As operas worldwide struggle to manage tight budgets and find ways to attract new audiences, the decision by San Francisco Opera to stage a new work by composer Jake Heggie, Dead Man Walking, seemed like a perfect solution to both problems. What better way to attract people who would not normally go to the opera, than through a contemporary piece based on a successful novel and Academy Award-winning Hollywood film?
The world premiere in October 2000 played to packed houses and critical acclaim in San Francisco and was subsequently co-commissioned by a further seven American opera houses. But it was also a turning point for one of the starring cast members. The opportunity to play Joe de Rocher, the inmate facing execution on death row, launched the international career of New Zealand-born baritone Teddy Tahu Rhodes. Although he performed in three of the nine San Francisco Opera performances, says Rhodes, it was enough to provide an insight into what it was like performing for major American opera houses.
‘I think it was just that I was taking myself out of my comfort zone,’ Rhodes recalls, adding that he’d been calling Sydney home since relocating from New Zealand several years earlier. His foray into a major American opera house soon hit home that he was now an international artist. ‘I suppose I put a little bit more pressure on myself just to be able to meet the pressures of going into a big [opera] house and performing well.’

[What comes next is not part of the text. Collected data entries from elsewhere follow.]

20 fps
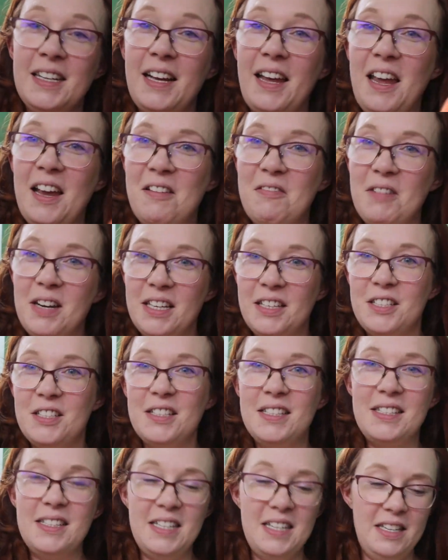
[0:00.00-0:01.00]
Can't wait to
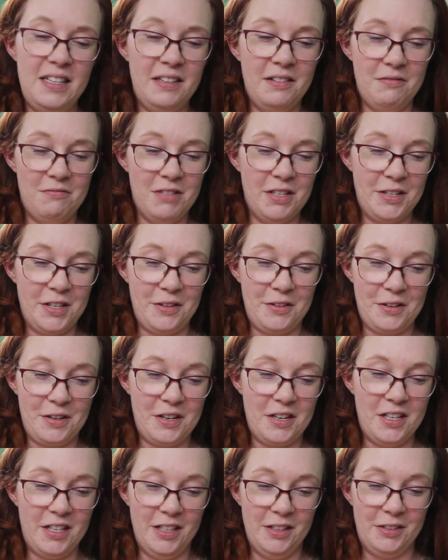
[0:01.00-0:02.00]
see what other
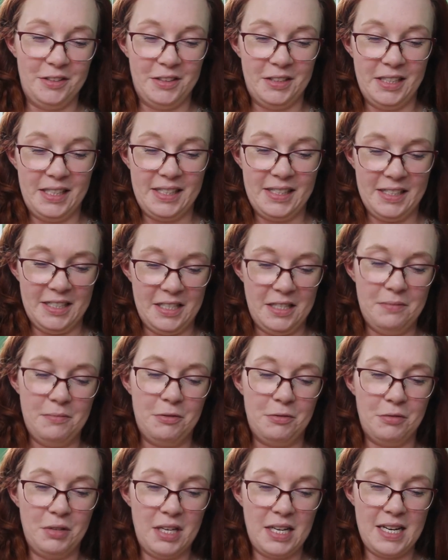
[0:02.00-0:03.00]
colors
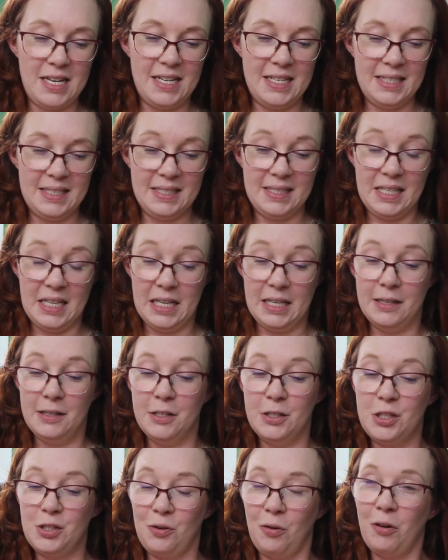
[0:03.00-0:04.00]
Marina has in
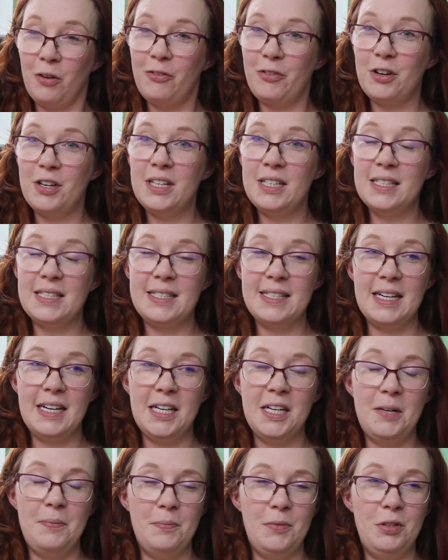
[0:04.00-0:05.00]
store for us.
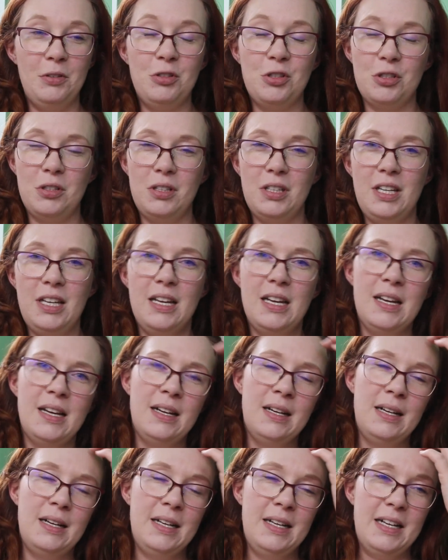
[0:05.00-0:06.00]
Usually,
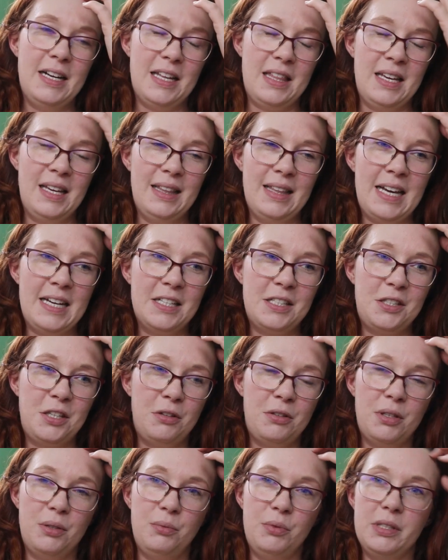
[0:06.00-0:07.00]
I think last
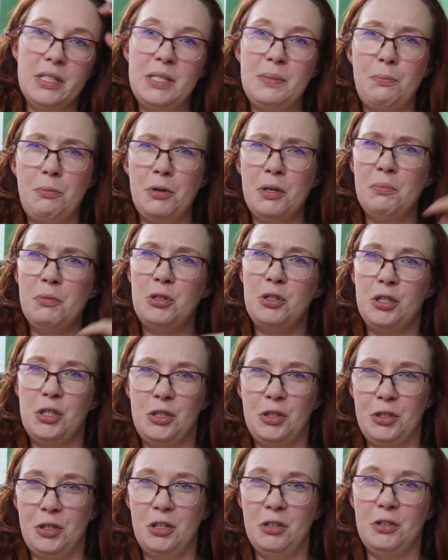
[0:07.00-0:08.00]
year it was pretty much a
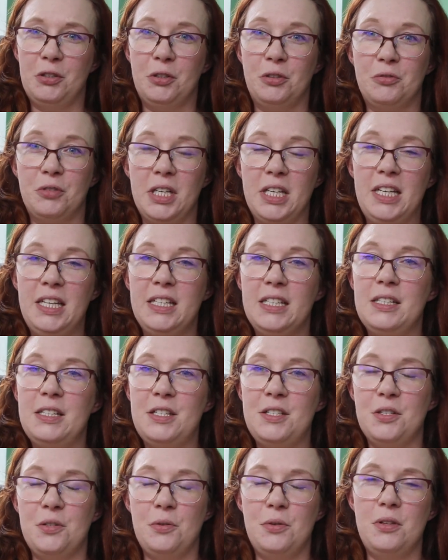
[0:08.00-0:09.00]
circular gradient,
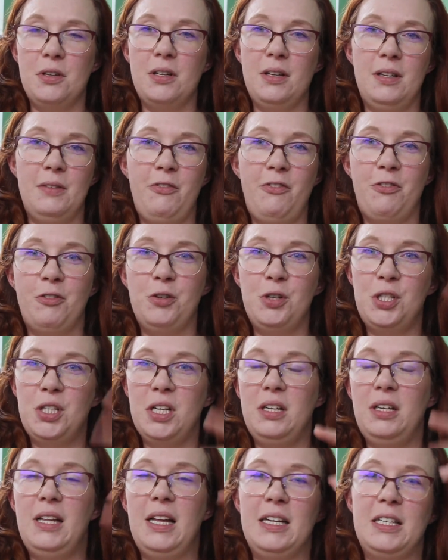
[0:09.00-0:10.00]
so the first
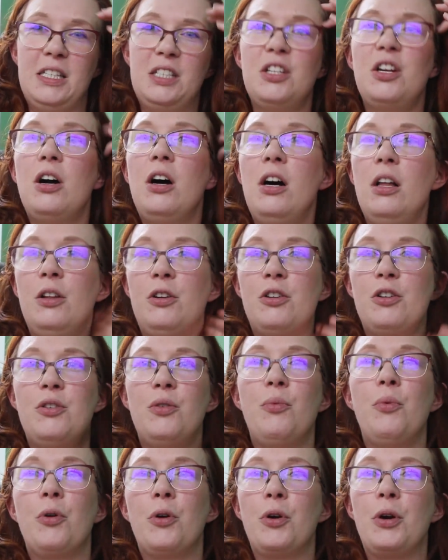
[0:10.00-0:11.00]
and the last color
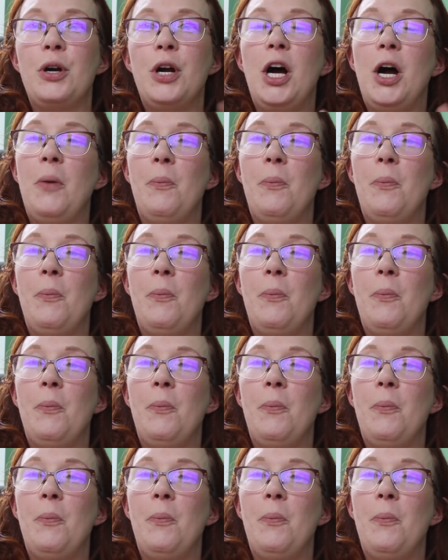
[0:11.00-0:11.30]
were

His efforts did not go unnoticed – and the offers have been rolling in ever since. Rhodes went on to play a role in another contemporary opera, that of Stanley in A Streetcar Named Desire for Austin Opera, Texas. Recently, he performed in the world premiere of Rachel Portman’s The Little Prince, for Houston Grand Opera, and will return to the States later this year to perform with both the Dallas and Washington Operas. Meanwhile, Rhodes has also been cast in Jake Heggie’s second opera, The End of the Affair, set to premiere in 2004.

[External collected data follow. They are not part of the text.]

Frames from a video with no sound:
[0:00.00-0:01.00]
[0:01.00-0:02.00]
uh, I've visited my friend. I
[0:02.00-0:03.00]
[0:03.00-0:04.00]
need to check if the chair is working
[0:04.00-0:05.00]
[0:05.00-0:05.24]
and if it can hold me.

But next month, the 36-year old will revisit the leading role in Dead Man Walking when the opera is performed for the first time outside of the USA, in the South Australian capital of Adelaide. It’s an opportunity Rhodes has longed for, but one that, three years later, he feels more competent in approaching.
‘It’s interesting, I feel as though I’ve changed quite a bit in the last three years,’ he reflects. ‘I’d only been singing for a few years when I first did the role. It’s great to be able to come back to it and feel as though I’m approaching it a little bit differently, in that, I know the music so well this time around. Which’ he adds, ‘makes it so much easier, because it’s quite a challenge.’
The opera, like the film, is drawn from the novel and real-life experience of its author, Sister Helen Prejean, who agreed to be de Rocher’s spiritual adviser during his last days on death row and accompanied him right up to his execution.
‘This is highly powerful, emotive theatre,’ Rhodes emphasises. ‘I’ve seen it, how many times,’ he wonders, ‘and I’ve never failed to be brought to tears.’
But it’s not only the content that is challenging in this piece. Rhodes admits to being a fan of contemporary opera – he points to Andre Previn’s Streetcar as another example of an opera which translates well from a contemporary text – but he finds the challenge, in comparison to more traditional operas, is to draw on more than just his voice.
‘The more contemporary [operas] I have done tend to be more speech oriented,’ he observes. ‘I don’t think I can always rely on my voice to be the thing [that] reaches the audience. I think you need to give more of yourself than just your voice. I think I need to, because I’m not to sure my voice is, you know, capable of showing all I want to show.’
‘I was never trained as an actor, and I don’t profess to be a great actor, but I think it’s something I should work on and get better at,’ Rhodes concedes.
Actor or not, it is Rhodes voice combined with his stage presence that has impressed audiences and critics alike. But also, his peers. In 2001, he won the £25,000 Dom Perignon Opera Australia Award – a prize voted for by Opera Australia singers, orchestra and chorus members and music staff.
He won the prestigious award after just a few years singing professionally. In 1998, Rhodes was plucked from relative obscurity in New Zealand, after being discovered by an Opera Australia member who was singing alongside the Kiwi in La Bohème. In a matter of weeks, Rhodes found himself replacing the baritone in La Cenerentola on the Sydney stage.
It was a hasty exit from the world of accounting Rhodes had inhabited as his day job. Previously, he had taken several years of singing lessons, beginning at the age of 19. Rhodes then spent a year at London’s Guildhall of Music and Drama, from 1991 to 1992, where he trained with Rudolf Piernay. After that, Rhodes says, he gave it all away for about seven years. It didn’t fit in with his personal life at the time, he recalls. But things change, and now, he adds softly, ‘I’m just doing my singing.’
So does he harbour any aspirations to perform with any particular opera houses? ‘I feel lucky to be doing what I’m doing,’ says Rhodes, but adds, if Convent Garden came knocking, of course he’d be flattered.
‘Dead Man Walking’ opens in Adelaide, Australia on August 7, while further performances are planned for Pittsburgh, Baltimore, Calgary (Canada), and in Germany.